Then we discovered the powerful capabilities of MediaPipe by Google, which not only simplified our task but also provided reliable gesture recognition across a diverse range of skin tones without the need for calibration procedures. In this section, we discuss the step-by-step process of how we integrated MediaPipe into our Android application, enabling real-time tracking of user hand gestures and hand position on the screen, we outline the seamless transition into 'draw mode, ' where the app captures and stores strokes created by the user’s index finger movement. These strokes are then sent to our SketchRNN microservice, which transforms them into compelling sketches.

Figure 8: How gesture tracking works in our application

This is a screenshot of how we set up the MediaPipe dependency in Android and automatically downloaded the hand tracking & gesture recognition model into the app.

Figure 9: Mediapipe dependency setup + download ML model to the app

Integrate MediaPipe for Gesture Recognition and Positional Tracking

In general, these where the steps we needed to accomplish in order to get hand tracking and gesture recognition.

Integrate MediaPipe into the project by following the official documentation. (https://developers.google.com/mediapipe)
Configure access to the device's camera for real-time input.
Set up MediaPipe's gesture recognition module to track the user's hand gestures and position on the screen.

Essentially, for every camera frame, we trigger a function called handleFrame(). This function runs all the hand tracking via MediaPipe and drawing of sketches via OpenCV. In regards to MediaPipe, on the right is a snippet of how we recorded the points of the index finger when the gesture was Pointing_Up. The snippet in the bottom left shows how we parsed out the gestures and kept track of them.
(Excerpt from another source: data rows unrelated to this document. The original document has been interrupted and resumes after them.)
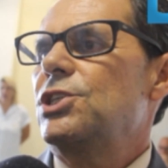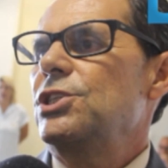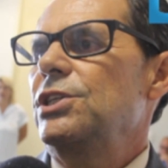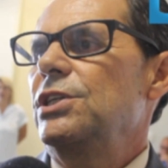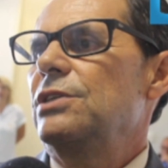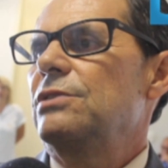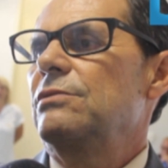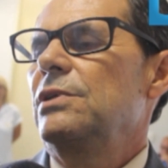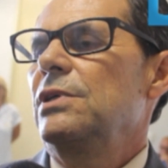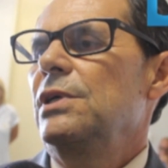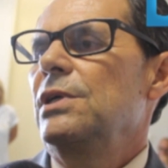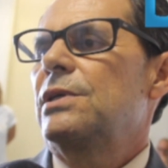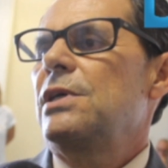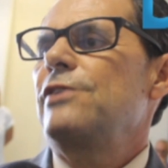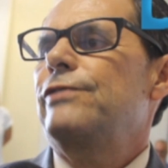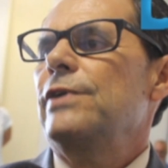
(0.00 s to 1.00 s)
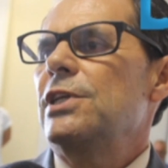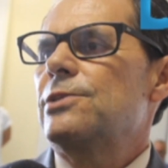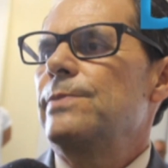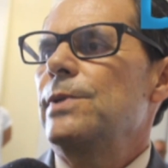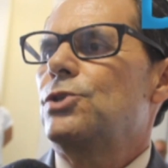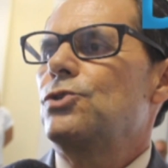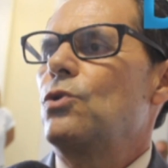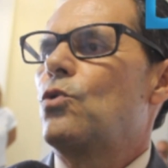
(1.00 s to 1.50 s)
dinheiro. Que
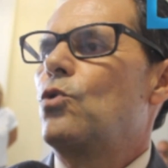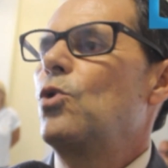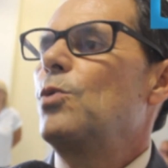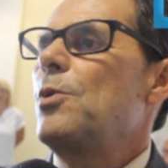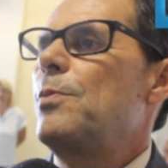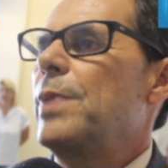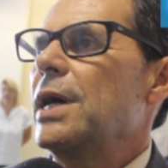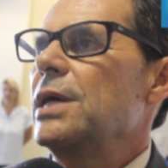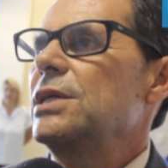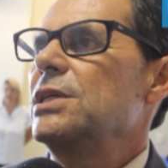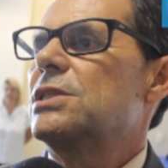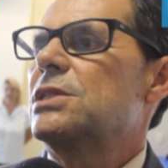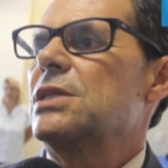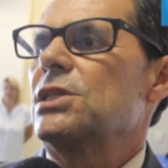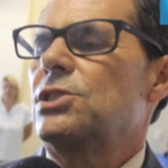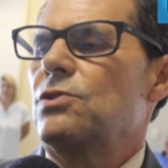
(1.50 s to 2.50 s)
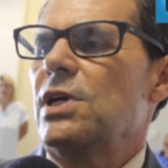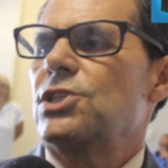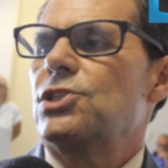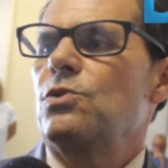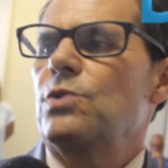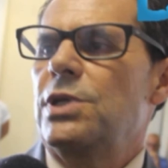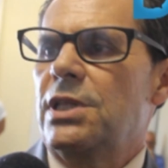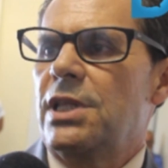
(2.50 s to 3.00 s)
infelizmente ocupa o país, a
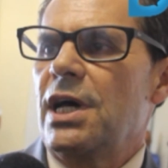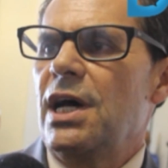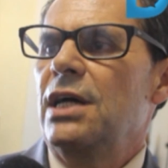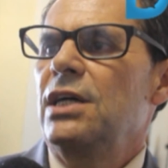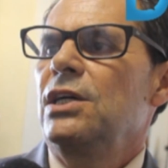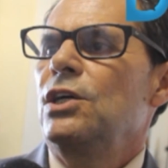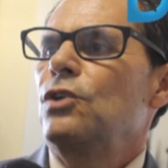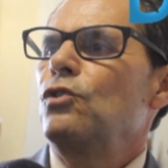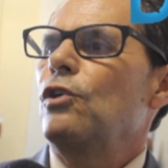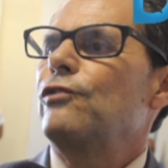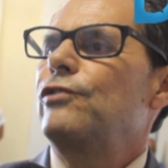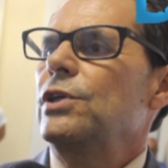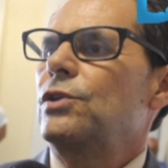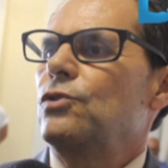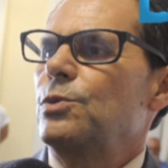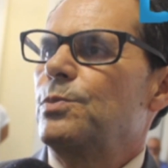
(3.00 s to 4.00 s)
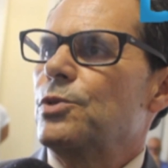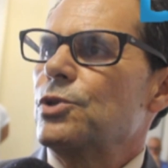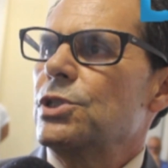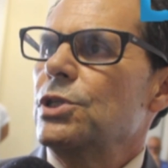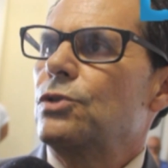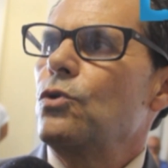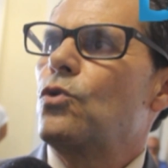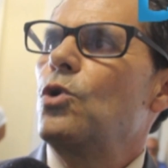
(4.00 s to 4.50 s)
situação que está,
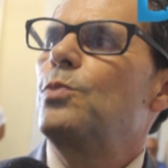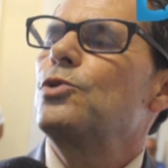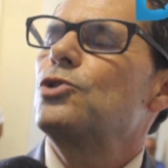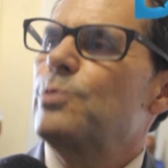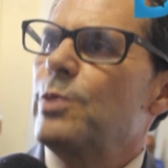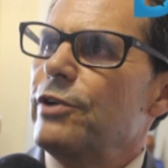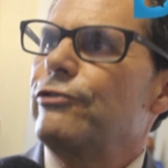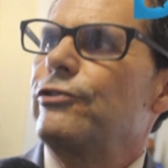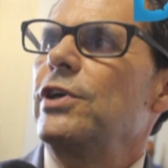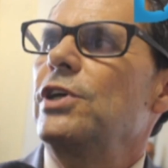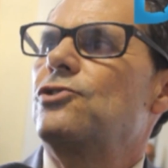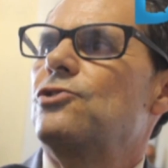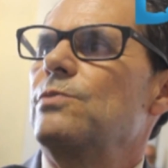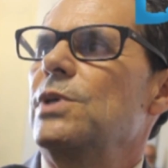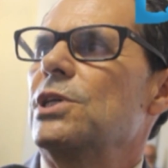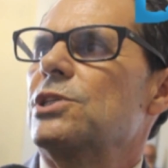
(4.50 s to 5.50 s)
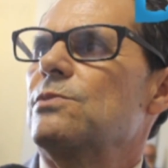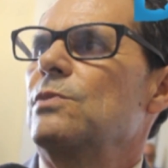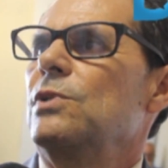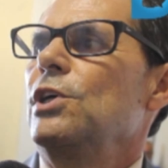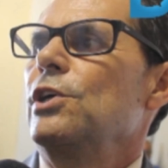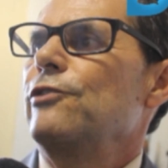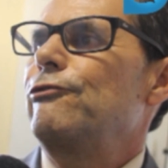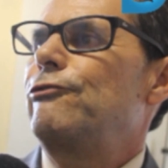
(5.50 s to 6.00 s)
98% ocupa os prefeitos mesmo.
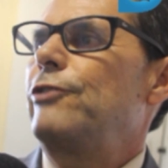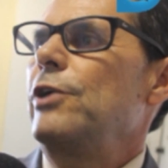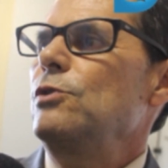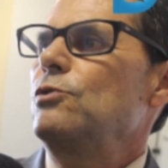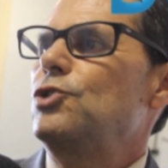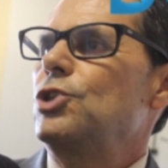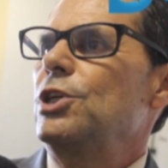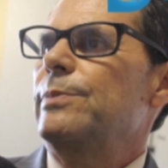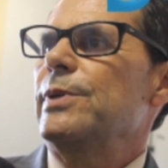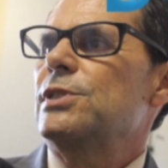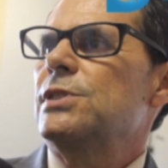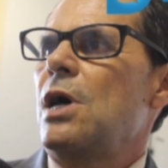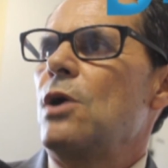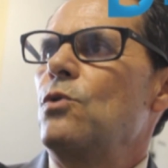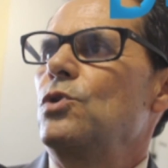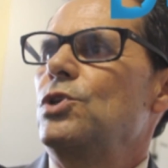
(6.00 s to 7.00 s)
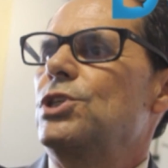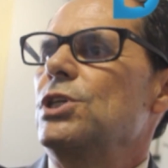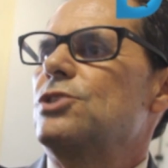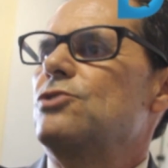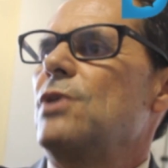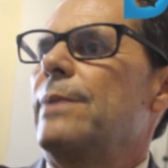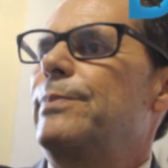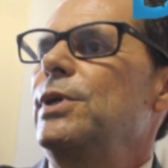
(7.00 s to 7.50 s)
Vem dinheiro para a saúde,
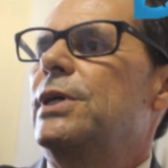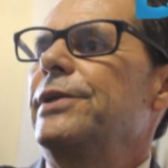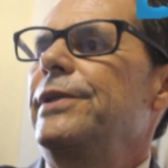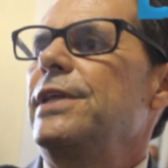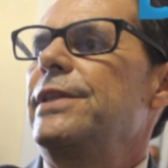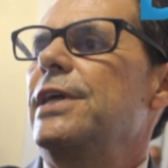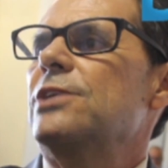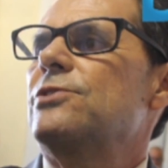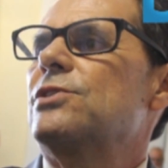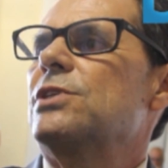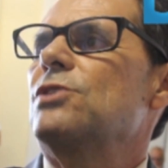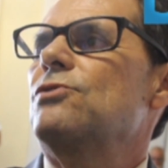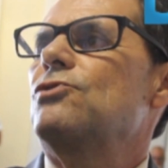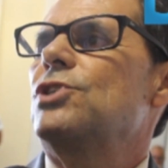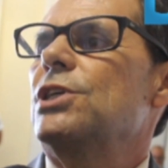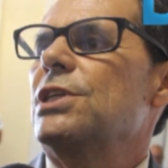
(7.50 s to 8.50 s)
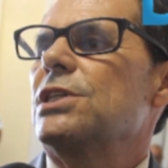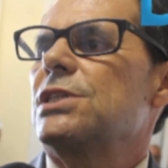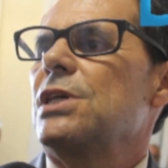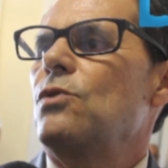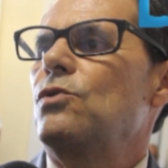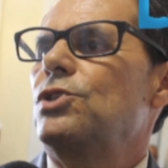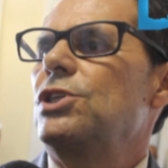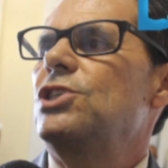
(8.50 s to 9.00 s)
eles não aplicam nem 10% do dinheiro da
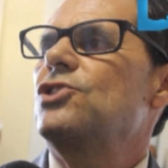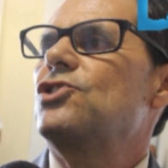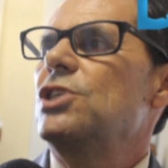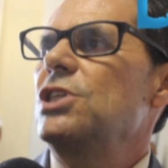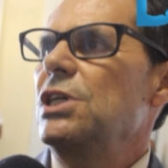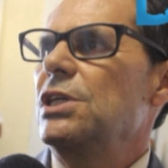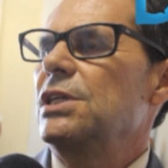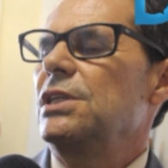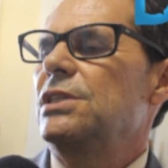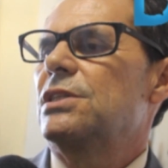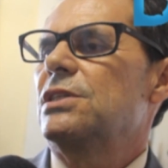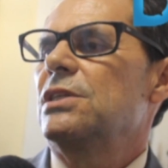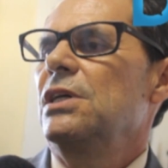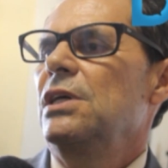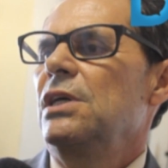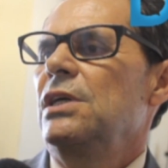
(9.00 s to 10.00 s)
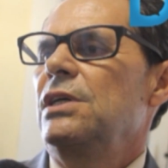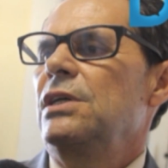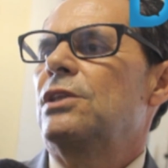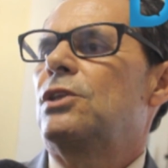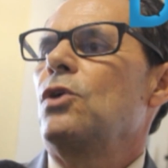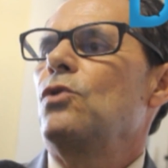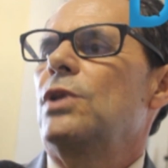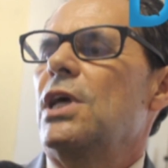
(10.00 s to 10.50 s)
saúde, dizia eles.
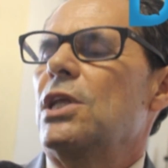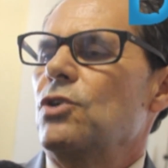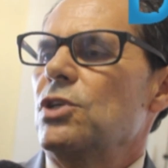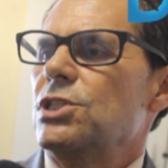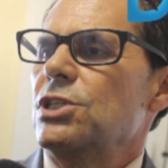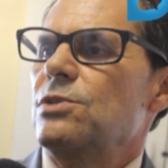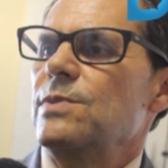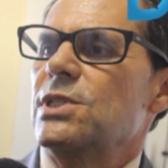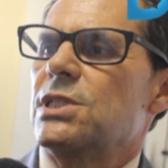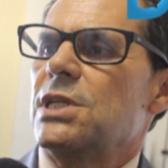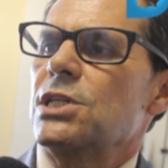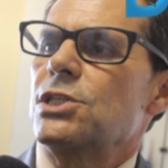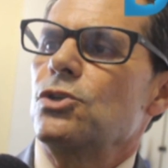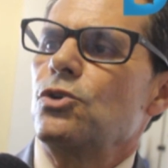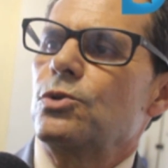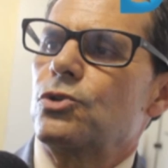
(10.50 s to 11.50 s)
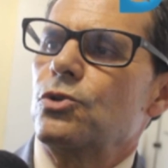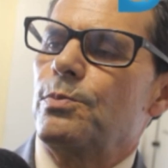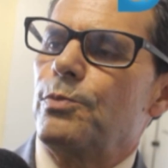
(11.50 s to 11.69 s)
Então, na nossa administração, eu sou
Figure 10: A code snippet for MediaPipe

Implement Gesture Modes

Pointing Up

Detect when the user is pointing their finger to enter draw mode by accessing the current gesture mode from MediaPipe.
Store the strokes generated by the user with the tip of their index finger during draw mode.

Closed Fist

Send a request to SketchRNN for an autocompleted sketch back

Thumbs Down

Clears the sketch

Thumbs Up

Pre-processing of user sketch
Send sketch to image AI generator and get AI art back

Sketch Autocompletion

To transform user gestures into stunning works of art, the integration of a sketch completion model, such as SketchRNN, is an essential intermediate step. In this section, we delve into the process involved in integrating SketchRNN into a dedicated backend microservice accessible from the Android app. Drawing inspiration from open-source examples, we establish the groundwork for the model's operation. To facilitate communication between the Android app and the SketchRNN microservice, we write HTTP endpoints, creating a bridge for the exchange of gesture strokes and AI-generated sketch strokes. As the strokes are transmitted from the user's gestures to the SketchRNN model, we address the data preprocessing and format conversion requirements to ensure that the model seamlessly interprets and responds to input and that the sketches are properly displayed on the Android device’s screen. Finally, we outline the process of converting these strokes between relative and absolute coordinates, ultimately culminating in the display of the generated sketches within our Android application.

Figure 11: The example of SketchRNN Model

SketchRNN Model Integration

Integrate the SketchRNN model into a backend microservice. We built our microservice with Express based on the following open-source example (https://github.com/MindExMachina/smartgeometry). We forked this repo and updated it to work since it had broken dependencies as well as added additional logic to handle better parsing of the input data and deal with duplicate data points. You can find our version of the SketchRNN server in the code section at the bottom of this article.
Convert the strokes into the appropriate format required by the SketchRNN model.
Ensure the model can receive and process the stroke data sent by the app.
Implement data preprocessing or format conversion to prepare the strokes for input to the model.
Trigger the SketchRNN model to complete the sketch based on the received strokes.

Figure 12: HTTP Post request to get SketchRNN points

HTTP Endpoints for the SketchRNN Microservice

Create a web server for a microservice running the SketchRNN model
Create an HTTP endpoint to send gesture stroke data to the SketchRNN microservice
Create an HTTP endpoint to receive sketch stroke data from the SketchRNN microservice

Conversion of Strokes between Relative and Absolute Coordinates

After receiving the generated strokes from the SketchRNN model, convert them from absolute to relative coordinates if needed.
Ensure that the strokes are properly scaled to be rendered on the screen.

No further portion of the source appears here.